═════ Input data ═════

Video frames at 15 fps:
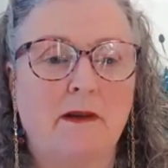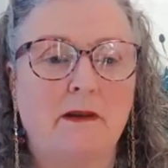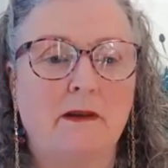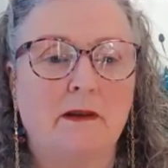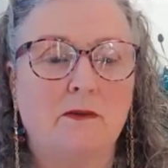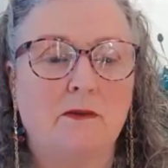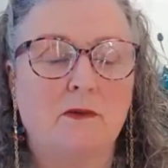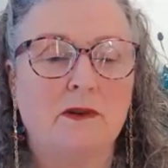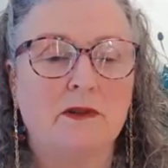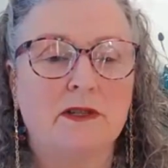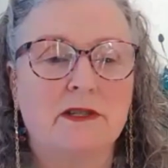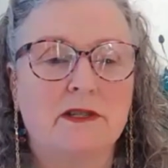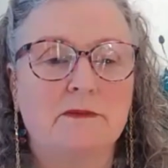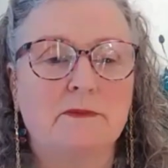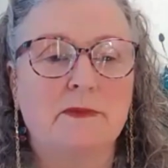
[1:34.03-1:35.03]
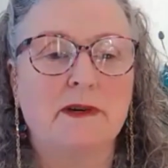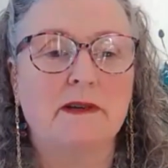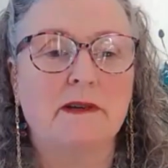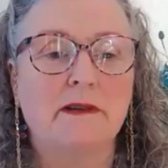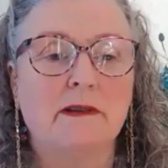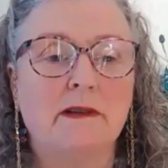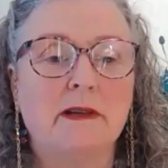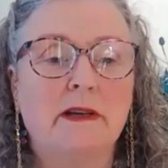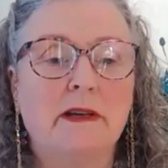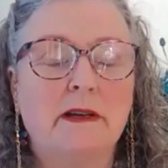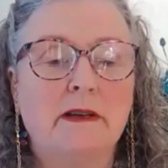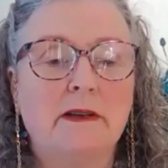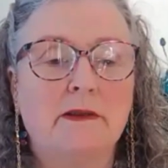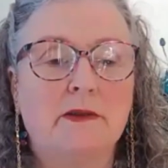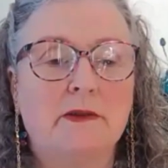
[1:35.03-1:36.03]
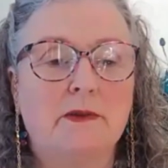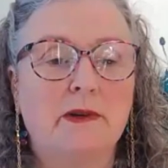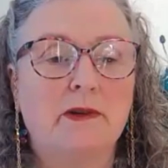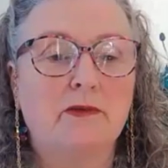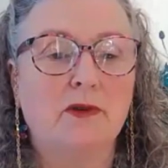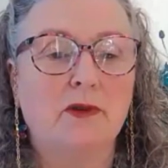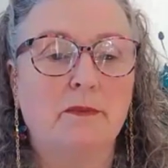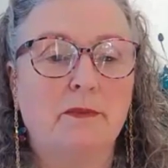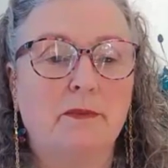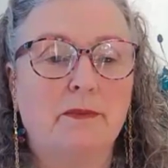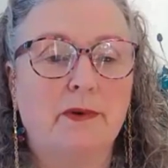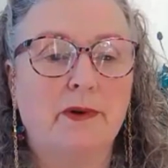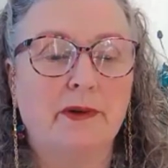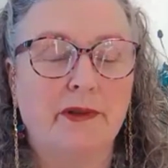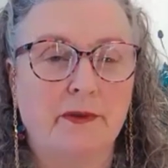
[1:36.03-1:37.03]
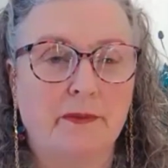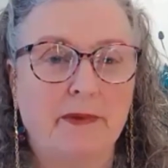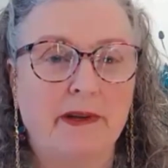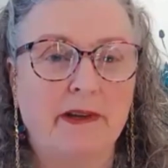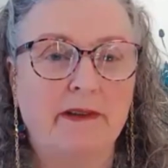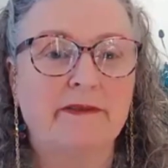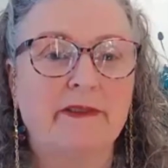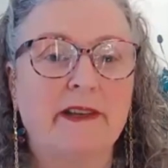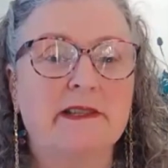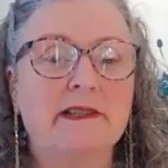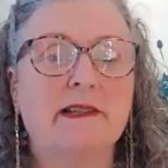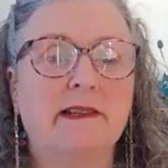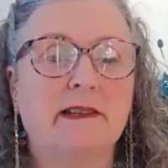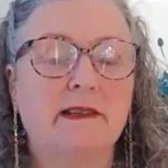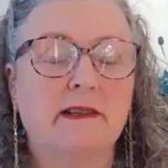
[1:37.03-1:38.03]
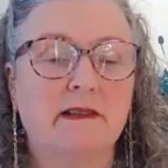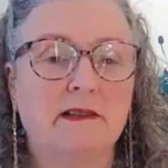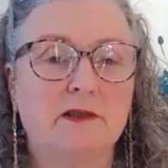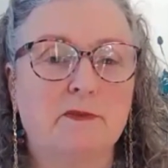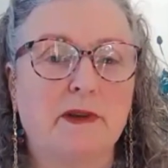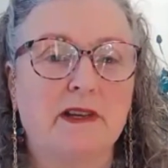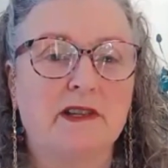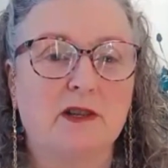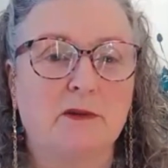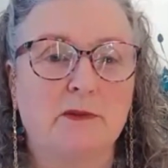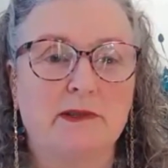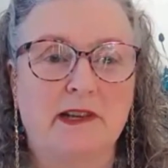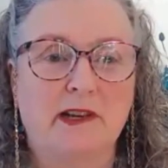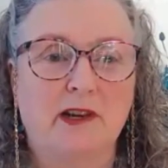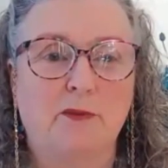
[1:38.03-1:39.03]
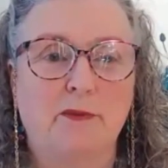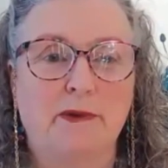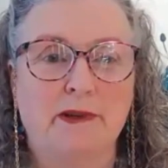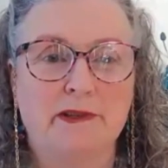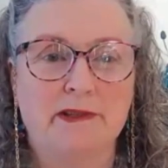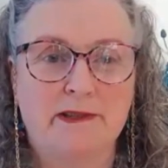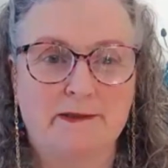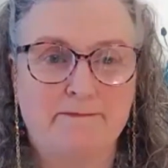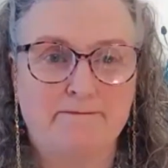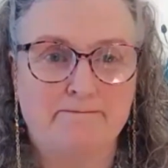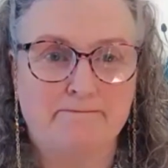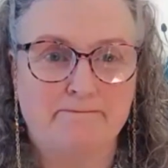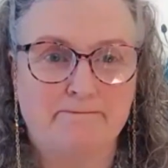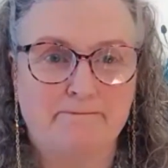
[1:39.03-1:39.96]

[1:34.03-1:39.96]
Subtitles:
I watched my 3-year-old brother being fatally killed by a double-decker bus.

═════

_What you have to do:_ Once the line holding "[1:36.03-1:37.03]" is found, set it down along with every line after it through the end of the entries, exactly, leaving the pictures out.

_The completed task:_
[1:36.03-1:37.03]
[1:37.03-1:38.03]
[1:38.03-1:39.03]
[1:39.03-1:39.96]

[1:34.03-1:39.96]
Subtitles:
I watched my 3-year-old brother being fatally killed by a double-decker bus.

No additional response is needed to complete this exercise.